Frederick Douglass’s Narrative of the Life of Frederick Douglass, an American Slave was a significant memoir and narrative that describes the events of his life as a slave. The narrative was published in 1845 and became an immediate bestseller selling 4,500 copies in the first four months. His story reflected the events of his life, which were tied with the historical key events of that period. The literature was influential in spreading first person accounts of a slave’s experience and became widely read as Frederick Douglass’s literary skills were remarkable. The popularity of Douglass’s literature further fueled the abolitionist movement by allowing the common people to learn of the harsh conditions of slavery.


3. Inspiration:

Frederick Douglass was living in Baltimore when he was sent back to the country and was forced to work under a notoriously brutal "slavebreaker" named Edward Covey. And the treatment he received was indeed brutal. Whipped daily and barely fed, Douglass was "broken in body, soul, and spirit."

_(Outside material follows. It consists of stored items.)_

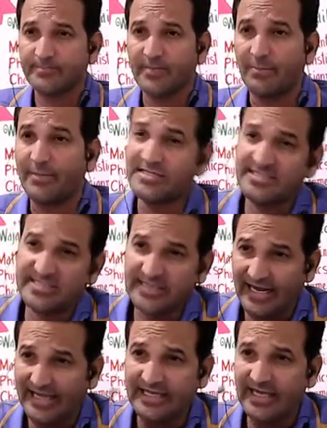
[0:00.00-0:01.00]
Must
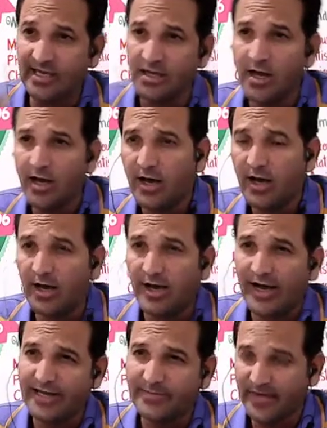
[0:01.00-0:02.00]
click the
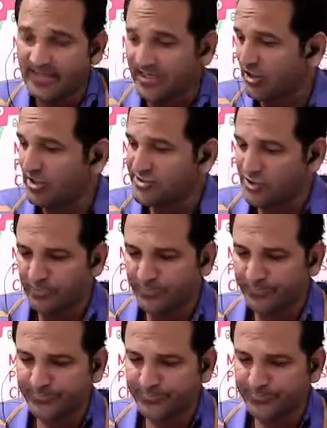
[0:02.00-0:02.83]
like button also.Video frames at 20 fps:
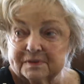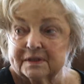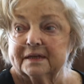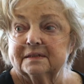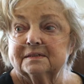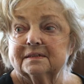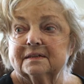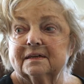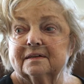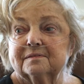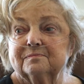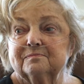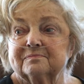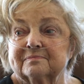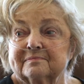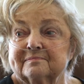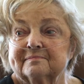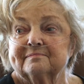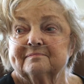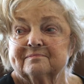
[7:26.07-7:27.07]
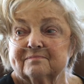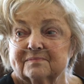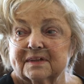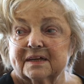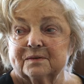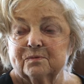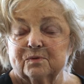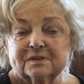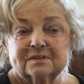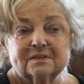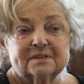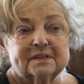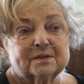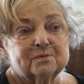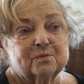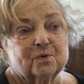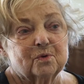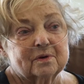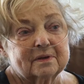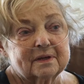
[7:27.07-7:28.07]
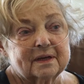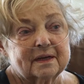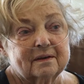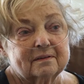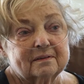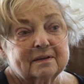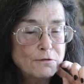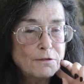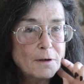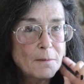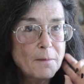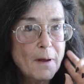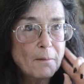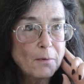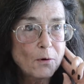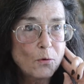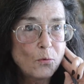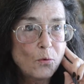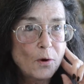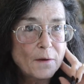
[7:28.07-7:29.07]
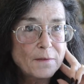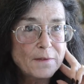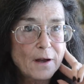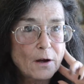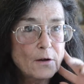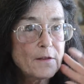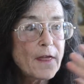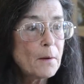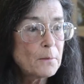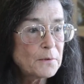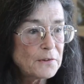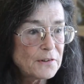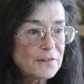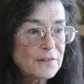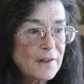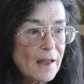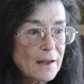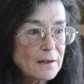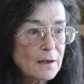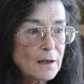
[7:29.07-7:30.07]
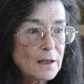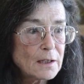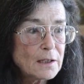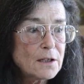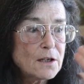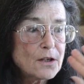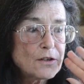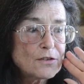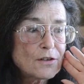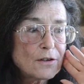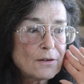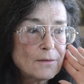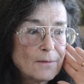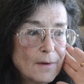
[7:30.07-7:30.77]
They did. They wouldn't dare walk out. remember what that was the Staten Island issue?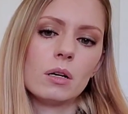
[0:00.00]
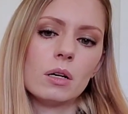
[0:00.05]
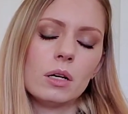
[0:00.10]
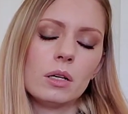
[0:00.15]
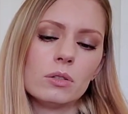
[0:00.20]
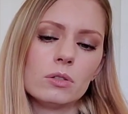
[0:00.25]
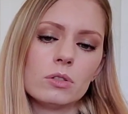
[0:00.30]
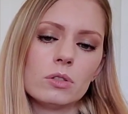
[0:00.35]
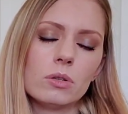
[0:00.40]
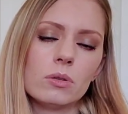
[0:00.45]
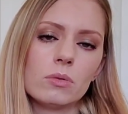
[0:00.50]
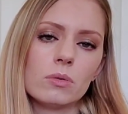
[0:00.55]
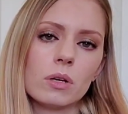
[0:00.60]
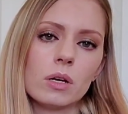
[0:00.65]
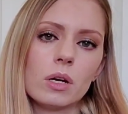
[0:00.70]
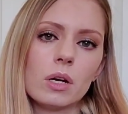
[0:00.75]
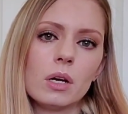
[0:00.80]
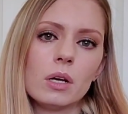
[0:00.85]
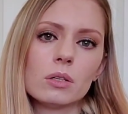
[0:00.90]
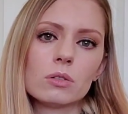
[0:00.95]
in tune.
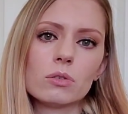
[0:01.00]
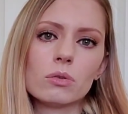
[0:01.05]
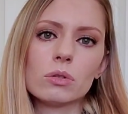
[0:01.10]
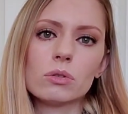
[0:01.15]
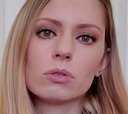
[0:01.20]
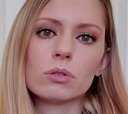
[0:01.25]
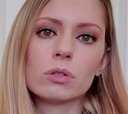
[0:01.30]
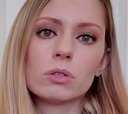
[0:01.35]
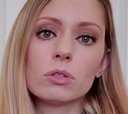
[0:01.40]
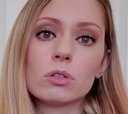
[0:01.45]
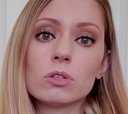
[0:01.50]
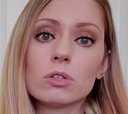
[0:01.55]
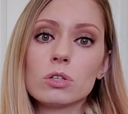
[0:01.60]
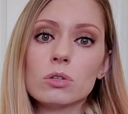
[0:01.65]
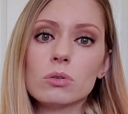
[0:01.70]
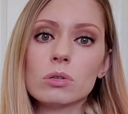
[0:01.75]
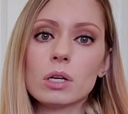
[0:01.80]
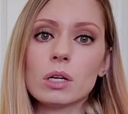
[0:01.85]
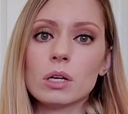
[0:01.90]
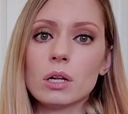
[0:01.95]
So in order to
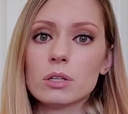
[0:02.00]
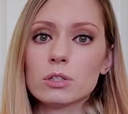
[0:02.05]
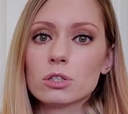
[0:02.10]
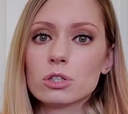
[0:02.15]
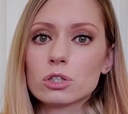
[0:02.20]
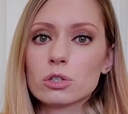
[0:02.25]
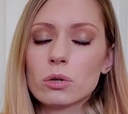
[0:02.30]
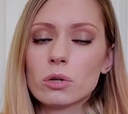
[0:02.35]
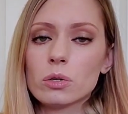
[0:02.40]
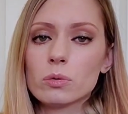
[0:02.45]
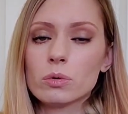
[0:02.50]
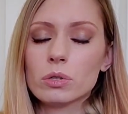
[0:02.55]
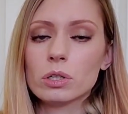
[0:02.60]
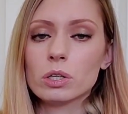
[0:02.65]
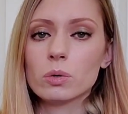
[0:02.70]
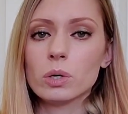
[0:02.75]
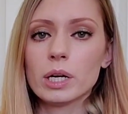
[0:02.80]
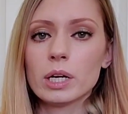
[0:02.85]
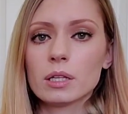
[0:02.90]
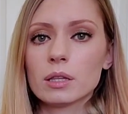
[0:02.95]
tune it, I'll just show you real
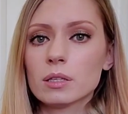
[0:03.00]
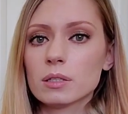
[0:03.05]
quick.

On January 1, 1836, Douglass made a resolution that he would be free by the end of the year. He planned an escape. But early in April he was jailed after his plan was discovered. Two years later, while living in Baltimore and working at a shipyard, Douglass would finally realize his dream. This signifies the start of his realization that he does not have to and under God’s law, and does not deserve to live in captivity. His goal was to become a big part of an abolitionist movement. This inspiration came from the pain and suffering that he endured during his slavery years. His motivation came from his slave master and his hatred for the form of human enslavement.


4. Importance:

The publication of Narrative of the Life of Frederick Douglass, an American Slave by Frederick Douglass had political and social influences in America. The greatest political influence the publication had was that it gained fame for Frederick Douglass himself to become placed in a politically powerful position. It attracted attention from politically powerful figures and gave opportunities to Douglass himself to facilitate the abolitionist movement. In addition to political influence Frederick Douglass’s publication of Narrative of the Life of Frederick Douglass, an American Slave also had social influence. The story emphasized the idea that people have the power to shape their own future. He believed that positive changes have cumulative effect and individual transformation would positively benefit society as a whole.



The abolitionist writers and the pieces of literature they published significantly impacted the values, politics, and society of America through unabridged accounts of the hardships of slave life.

For instance, Frederick Douglass, a former slave and human rights leader in the abolitionist movement advocated and questioned the humanity of slavery throughout his life. Through his multiple autobiographies on his past slave life as well as his many political positions of authority, he championed the abolition of slavery. Frederick Douglass gave the real stories about the inhumanity of slave life, and gave the American society the thoughts of abolition. He significantly impacted American politics, as he pushed the importance of the issue in political debates, and the values of the freedom in America was greatly questioned due to Douglass’ accounts.

Additionally, Uncle Tom’s Cabin shed light on the actuality of slavery, which spread awareness throughout American society. This book greatly contributed to the advent of the Civil War, as it brought forth polemical issues within the politics of America. Furthermore, as a clear, uncensored account of slave life, Uncle Tom’s Cabin truly questioned the values of America that was stated in its Constitution.

Lastly, the “Narrative of the Life of Frederick Douglass, an American Slave” showed that African-Americans had the ability to shape their own futures and that they were just as able as their fellow white countrymen. Also, it showed the harsh realities of slavery to the Northerners and effectively widened the gap between North and South politics.

In conclusion, these abolitionist writers and their pieces of literature brought forth controversial issues into the light of American society, and ultimately changed the scope of American society as it questioned the humanity of slavery.